- **Problem details**
Set down each line from the line holding "[0:02.00-0:03.00]" to the last line of the entries below, exactly, with both ends included and without pictures.

Stored items from a collection:
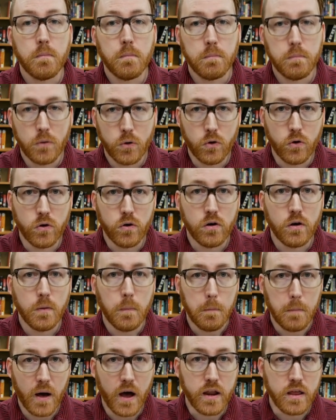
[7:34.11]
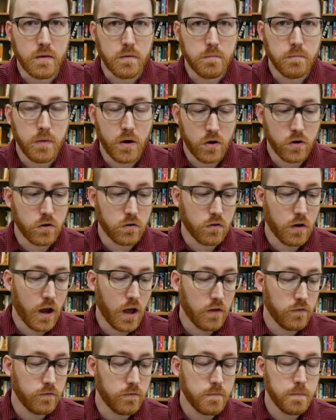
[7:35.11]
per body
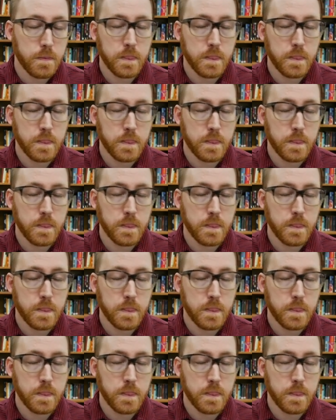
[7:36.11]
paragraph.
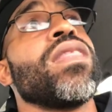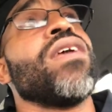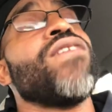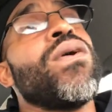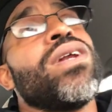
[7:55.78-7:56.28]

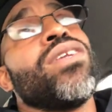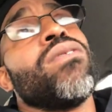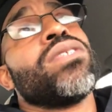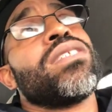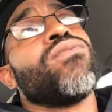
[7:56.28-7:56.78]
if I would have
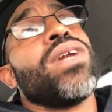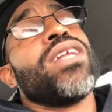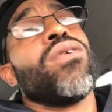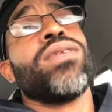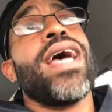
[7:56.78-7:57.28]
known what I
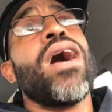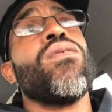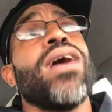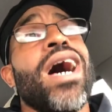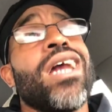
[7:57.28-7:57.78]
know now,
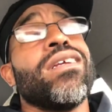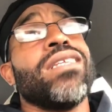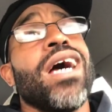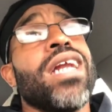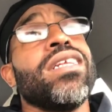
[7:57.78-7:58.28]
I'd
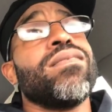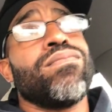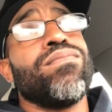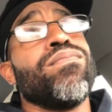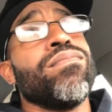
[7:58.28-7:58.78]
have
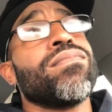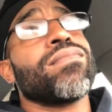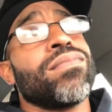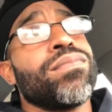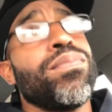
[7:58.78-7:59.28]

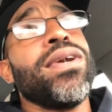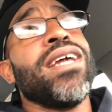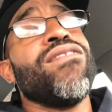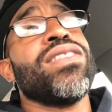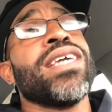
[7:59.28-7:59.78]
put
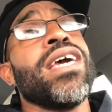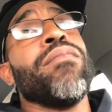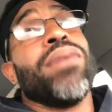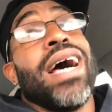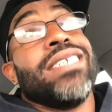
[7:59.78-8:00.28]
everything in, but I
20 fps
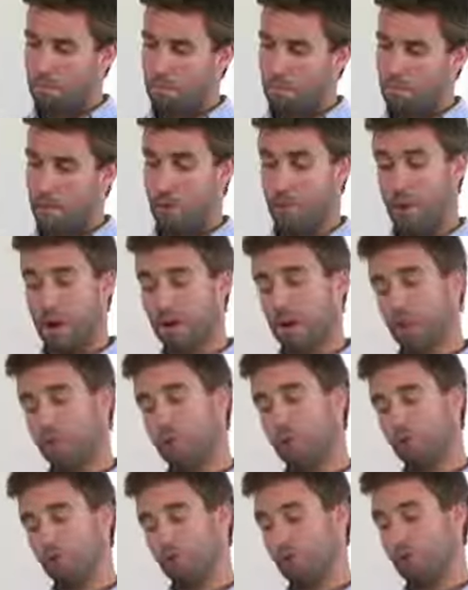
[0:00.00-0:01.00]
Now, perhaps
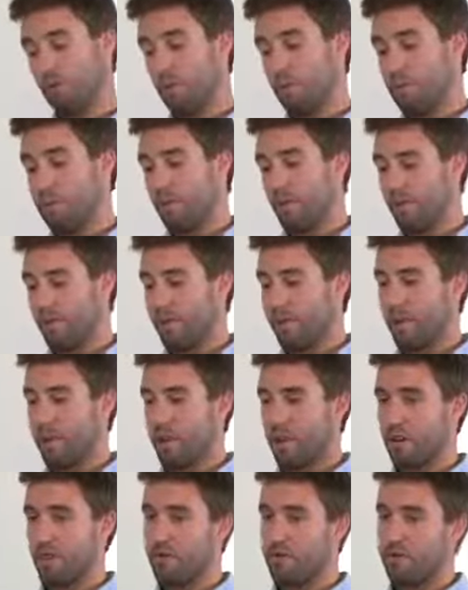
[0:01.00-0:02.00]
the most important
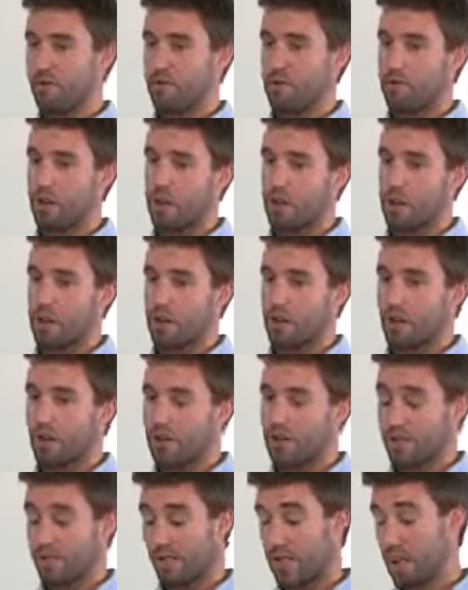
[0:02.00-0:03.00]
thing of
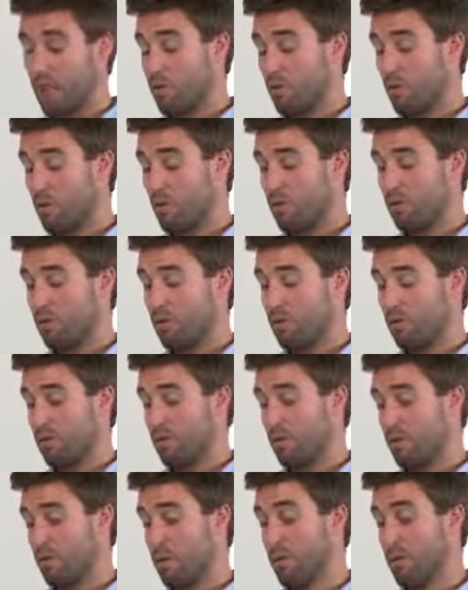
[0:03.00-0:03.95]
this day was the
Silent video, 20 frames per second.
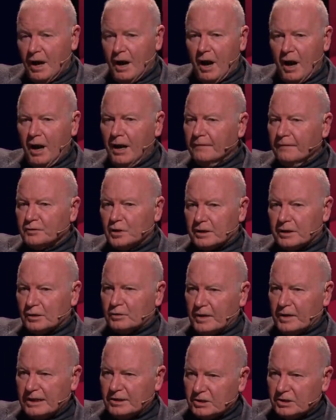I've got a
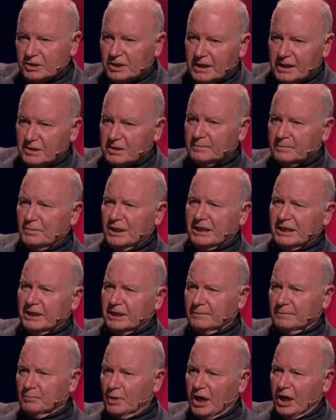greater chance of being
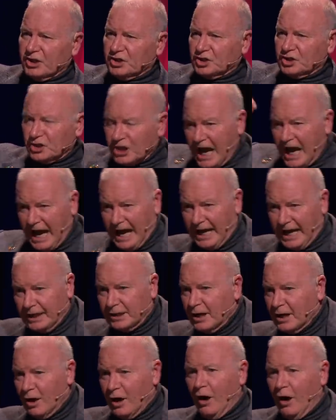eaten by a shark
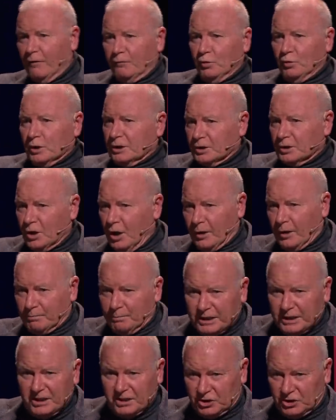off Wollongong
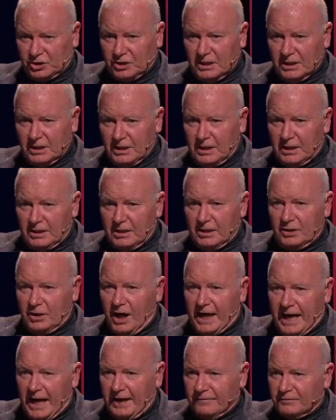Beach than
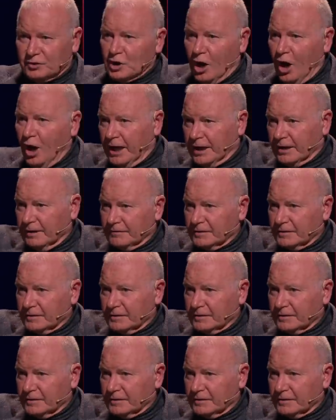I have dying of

- **Answer**
[0:02.00-0:03.00]
thing of
[0:03.00-0:03.95]
this day was the
Silent video, 20 frames per second.
I've got a
greater chance of being
eaten by a shark
off Wollongong
Beach than
I have dying of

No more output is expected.